I would say that I'm, generally, an oversensitive person. It makes me feel like I'm a little too much most of the time, which I think is why I feel so 'unfit'/'unsuitable' (among various other things) whenever it comes to being friends with others - or even being close to them at all. There are many things I know about myself that often make me reconsider whether or not I make a 'suitable' friend. I feel rejected in various ways for lots of different reasons very often, and it tends to get to me and bother me a lot, so in the end, I also tend to simply remove myself from things. I know that how sensitive I can be can definitely make me a burden. I can never seem to find a fix for these things, even upon speaking to said people about what I've been thinking or how I've been feeling. I do always try to talk things out first and look for some kind of solution if I genuinely value the friendship. Again, I'm not trying to simply walk out on people.

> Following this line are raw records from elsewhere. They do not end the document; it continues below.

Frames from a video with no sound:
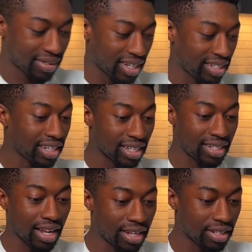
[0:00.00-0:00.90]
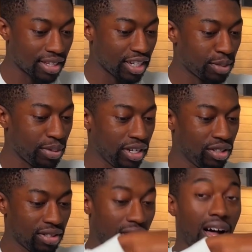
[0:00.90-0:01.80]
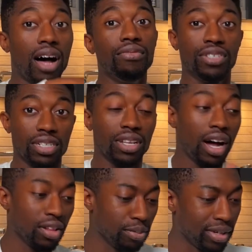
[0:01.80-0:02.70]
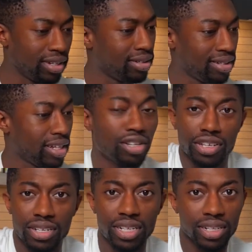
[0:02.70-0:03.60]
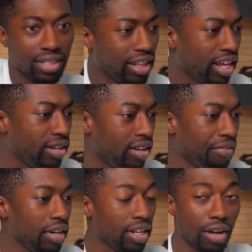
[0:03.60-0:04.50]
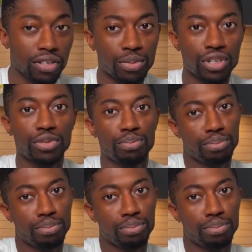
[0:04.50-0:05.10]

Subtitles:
it's like the size of this, but obviously taller, but that's all you need. And then if you need to go somewhere, justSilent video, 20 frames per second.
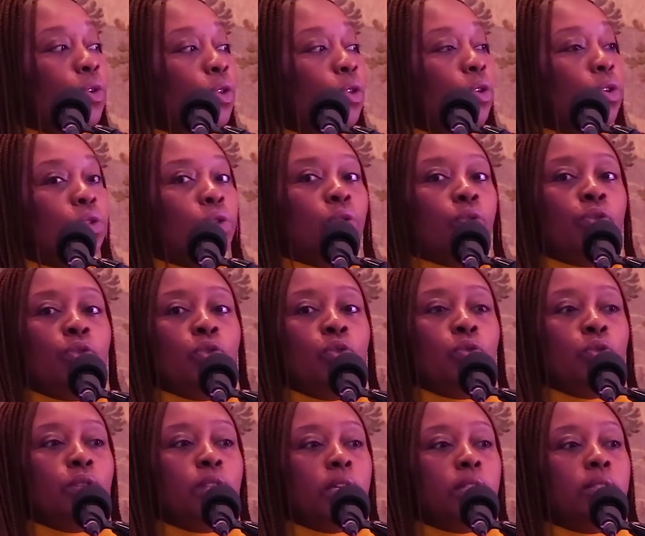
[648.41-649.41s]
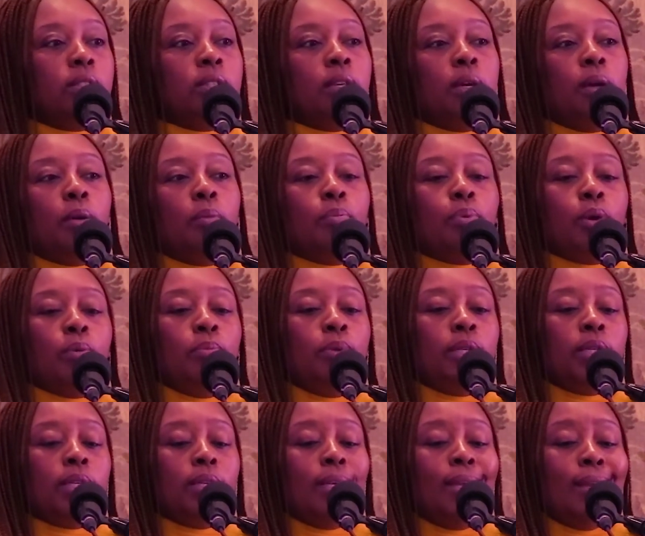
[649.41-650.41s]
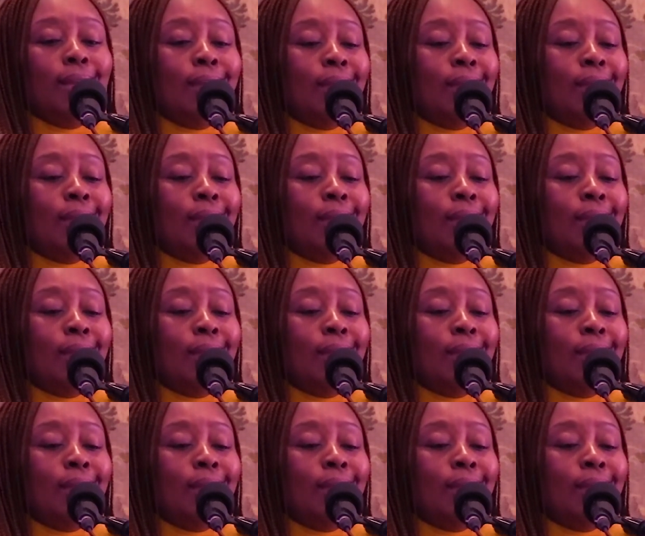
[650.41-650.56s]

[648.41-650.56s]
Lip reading: for those of you that probablySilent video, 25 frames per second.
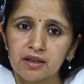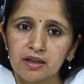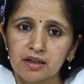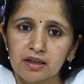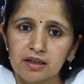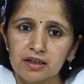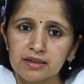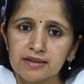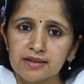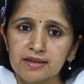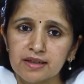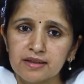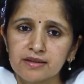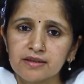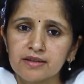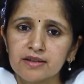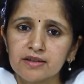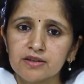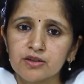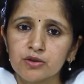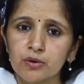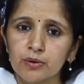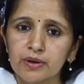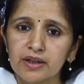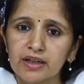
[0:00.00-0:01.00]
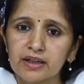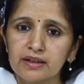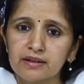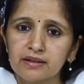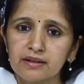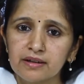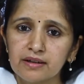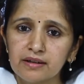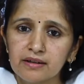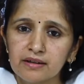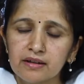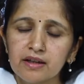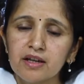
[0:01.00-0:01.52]

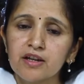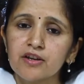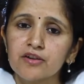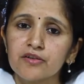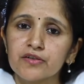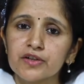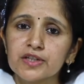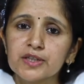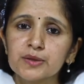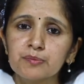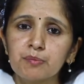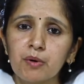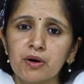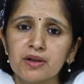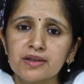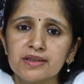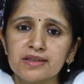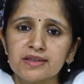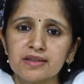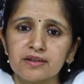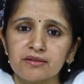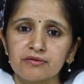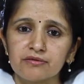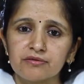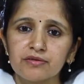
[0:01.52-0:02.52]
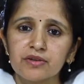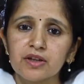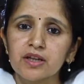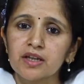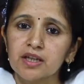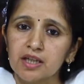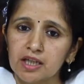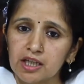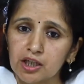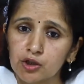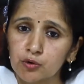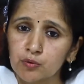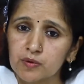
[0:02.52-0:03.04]
consensus-oriented, responsive,
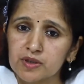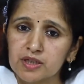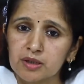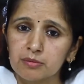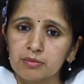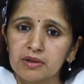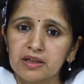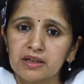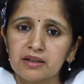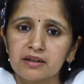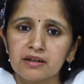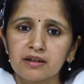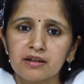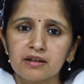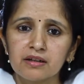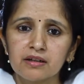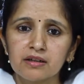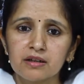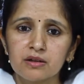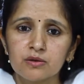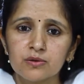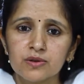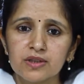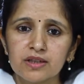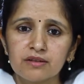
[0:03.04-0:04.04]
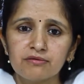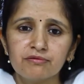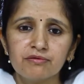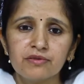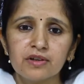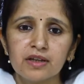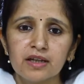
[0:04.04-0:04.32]
equitable and inclusive,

I suppose it just comes back to this: maintaining friendships is difficult. I usually know how to try and work on them. Knowing when to and when not to stick around despite the issues that seem to be - or are - present is the difficult part. If issues seem to persist, especially if they seem to arise because of me, it's difficult not to feel like I should simply remove myself from the friendship.

I feel like if I voiced my thoughts on this to others I would seem like a disloyal friend, or that I would seem erratic, unstable, untrustworthy, and things of the sort. It's not that I can't stick around, it's not that I always don't want to, and it's not that I completely 'run away' from things - I'm almost always still reachable in some way, and usually, if an old friend approached me, I would be alright with attempting to 'rekindle' things if I felt there was any value in that. I don't know. I suppose I just don't want to be seen that way. I would find that silly, but I don't think that I am inherently erratic or unstable or anything of the sort, so I suppose I understand why the idea of the people that I care about seeing me in such a way is so unappealing. I enjoy feeling like I'm being a good friend, and I enjoy making others happy. It's just very difficult whenever I feel like I'm being a hindrance, or I feel like I'm incompatible with someone, or I fall into some kind of rut and find myself feeling like an overall 'unsuitable' friend.


I hope that this was at least partially coherent. I don't feel like I've worded or structured this correctly at all, and I'm tired right now, but I tried.


Christmas seems rather close now. I'm excited - while I'm not the biggest fan of the cold weather, I'm used to it, and I really do love Christmas. It always feels very nostalgic and 'peaceful', for lack of a better word. Every year growing up, I've spent it with my family and had a lovely time, which I'm very thankful for. I'm glad that I can associate such happy feelings and memories with this time of year.

That's all I can muster up the energy to write right now. Stay safe.